Investigative journalist Afgan Mukhtarli, who was once kidnapped and imprisoned in Azerbaijan, told openDemocracy that he too had noticed a “change in content” at Radio Azadliq, including the recent closure of an important domestic news programme, Azadliq Live.
As a result, Mukhtarli said, the amount of coverage of domestic Azerbaijani news has plummeted. “If you observe the website you will see that the news on Azerbaijan fluctuates between 20% to 30% of the overall content in the [Radio Azadliq] news section,” he said. The station is supposed to cater exclusively for Azerbaijan.
The “interplay between personnel changes and [Radio Azadliq’s] narratives” in terms of content has raised “important questions about its independence and impartiality,” Mukhtarli said.
Azerbaijan is currently ranked 152 out of 180 states on Reporters Without Borders’s 2023 Press Freedom Index
Radio Azadliq’s editor-in-chief Zeynal Mammadli did not respond to a comment request from openDemocracy. But he has previously dismissed the allegations of bullying and mistreatment of employees in a comment to OC Media, a news website in the region.
“It is not my place to make a statement, but I can say that everything written is nonsense,” he said. “People criticising the [Azerbaijani] government now behave like the government against Radio Liberty.”
Calls for investigation
Alongside content and personnel changes, the journalists say, they have faced harassment by Radio Azadliq management.
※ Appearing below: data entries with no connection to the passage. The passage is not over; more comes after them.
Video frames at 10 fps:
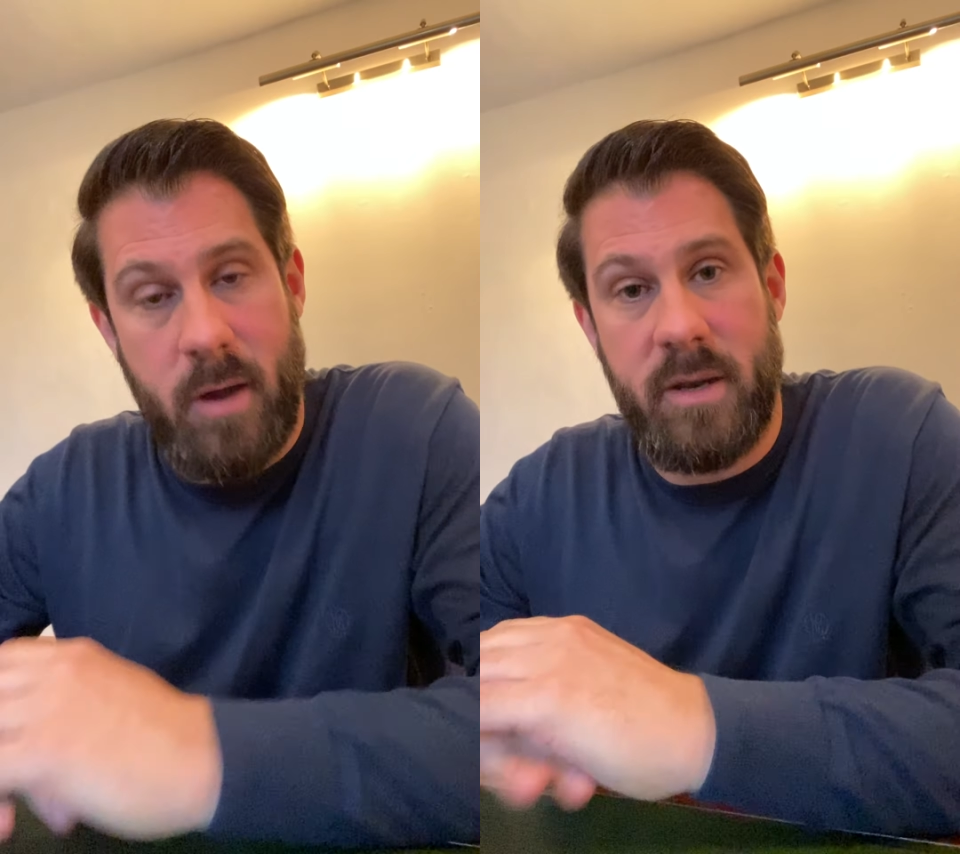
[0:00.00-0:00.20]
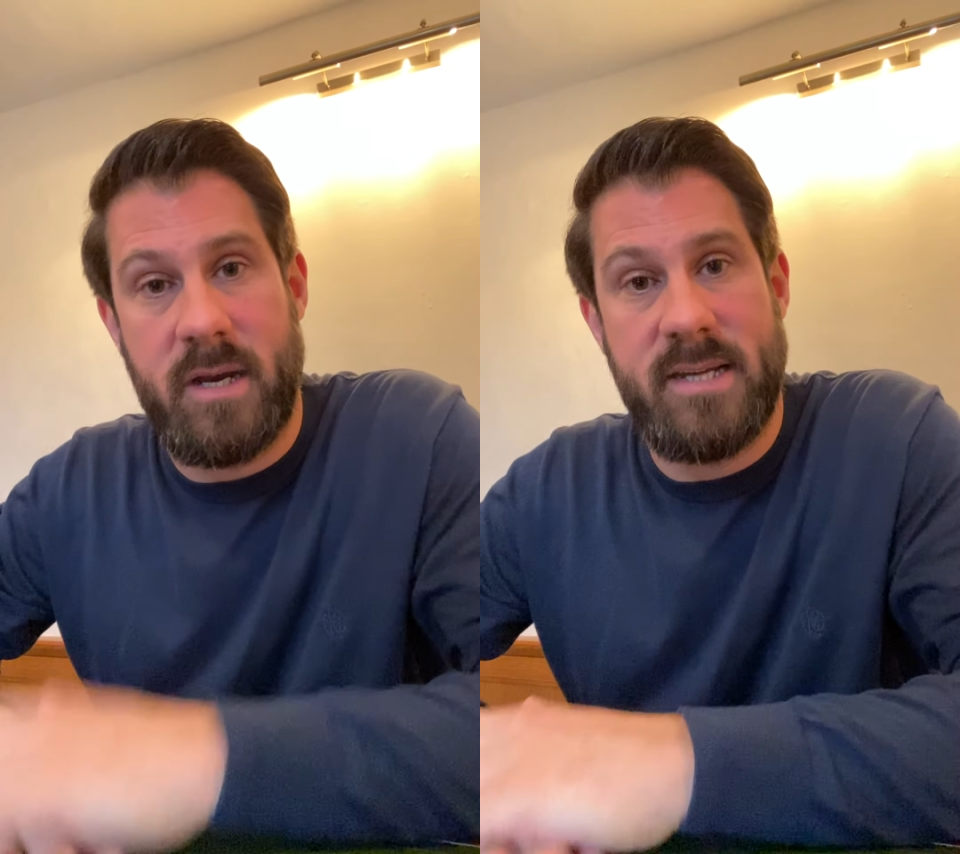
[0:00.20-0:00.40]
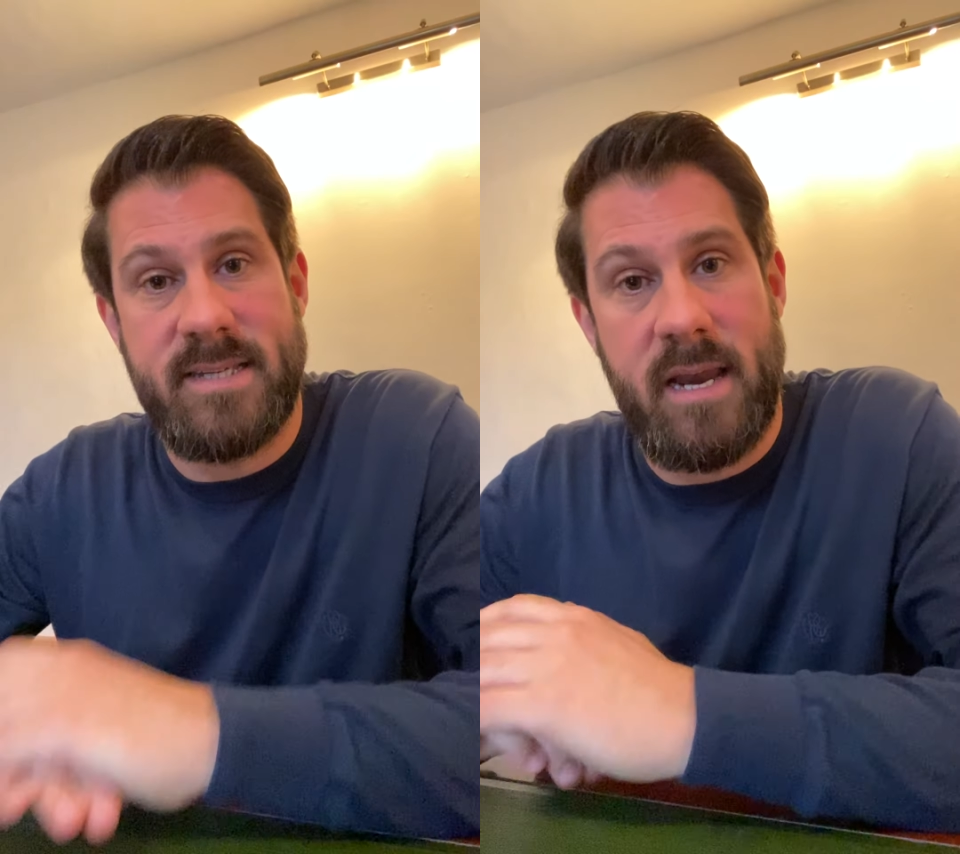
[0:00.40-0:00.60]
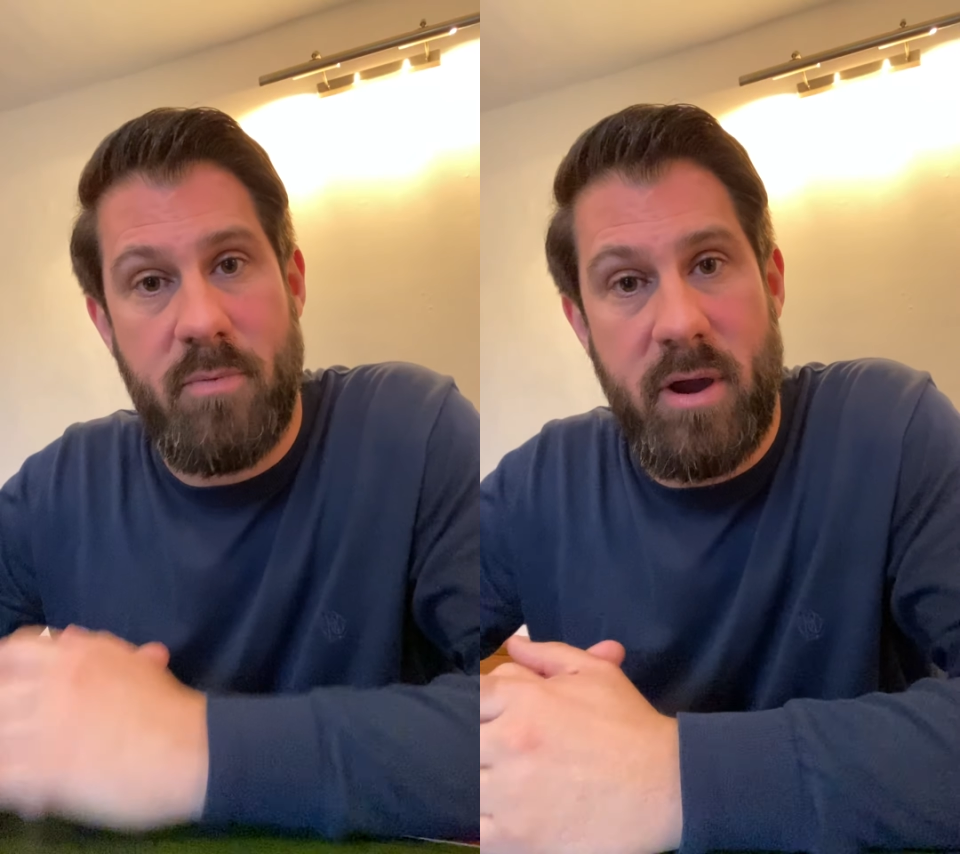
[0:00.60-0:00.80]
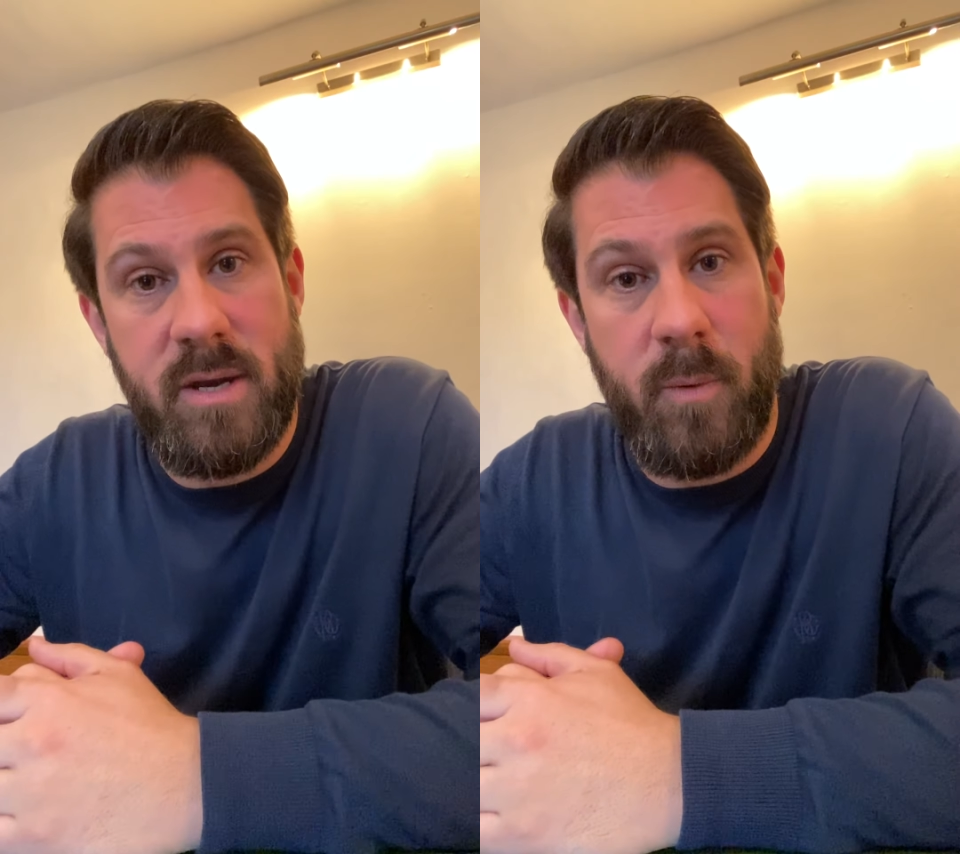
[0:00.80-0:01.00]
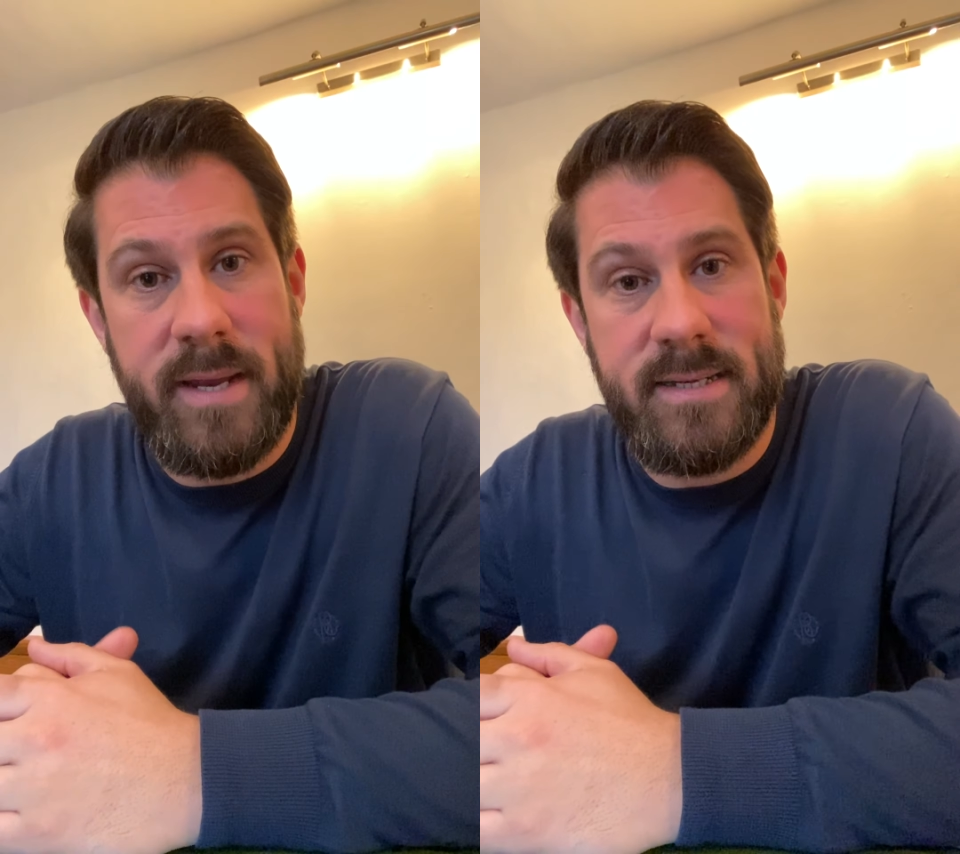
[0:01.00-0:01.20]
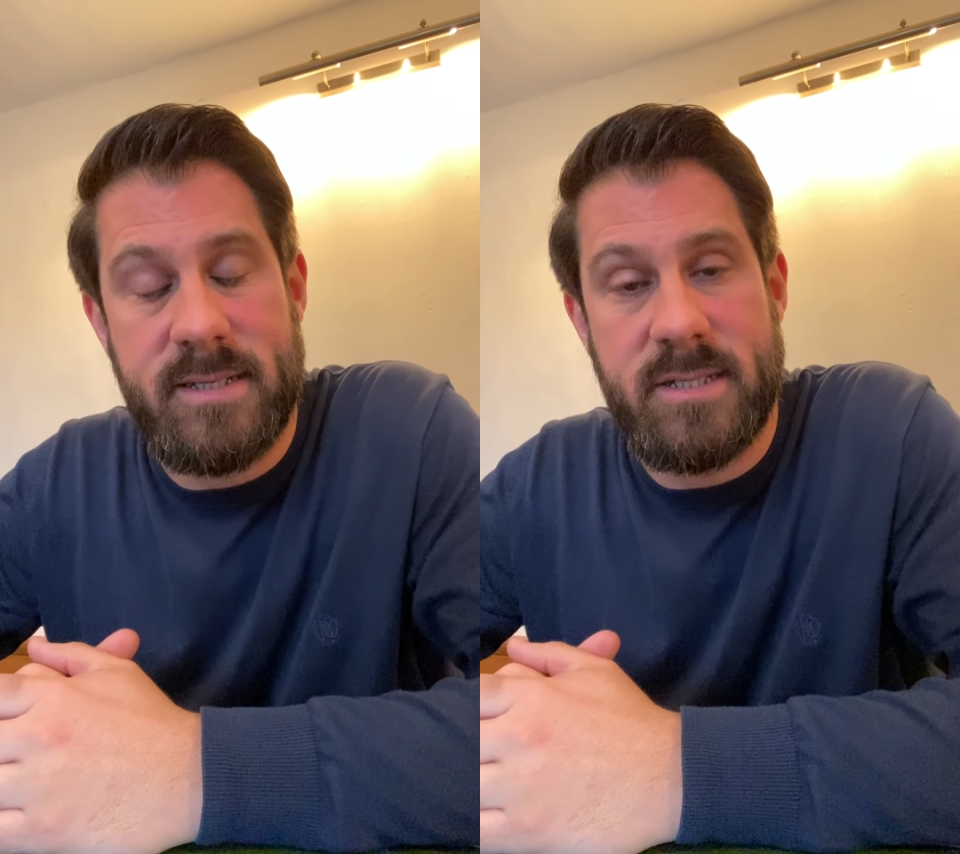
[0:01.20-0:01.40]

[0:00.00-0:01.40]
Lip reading: and I'm going to celebrate the wins.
“Management has very seriously minimised productivity by demoralising, psychologically oppressing, and threatening employees,” four former staff claimed in a Facebook post on 9 August.
Ravan Seyfulla, a former Azadliq journalist now in the US, said that managers’ attitude had exacerbated the difficulties of reporting in Azerbaijan, where journalists are frequently harassed, arrested and imprisoned. Azerbaijan is currently ranked 152 out of 180 states on Reporters Without Borders’s 2023 Press Freedom Index.
In recent years, several scandals have emerged over the management of various local divisions within RFE/RL, which is funded by the US government.
They include the Tajikistan service’s alleged cooperation with the regime of president Emomali Rahmon, and reports of pressure from senior leadership to affiliate the Georgian service with opposition television stations in the country.
The journalists are disappointed at RFE/RL’s response to their claims so far, and want to see a ‘serious’ investigation into management practices at Radio Azadliq. RFE/RL initiated an internal investigation into Azadliq between 10 and 16 August, and found its coverage was “accurate, independent and responsible”.
Investigative journalist Mukhtarli backed this call, saying that RFE/RL should clarify whether personnel changes had been a “consequence of the Azerbaijani Service’s efforts to align relations with the government”.
RFE/RL said it “makes operational decisions based on a strategic plan, and is guided by how to best reach our audiences with uncensored news.”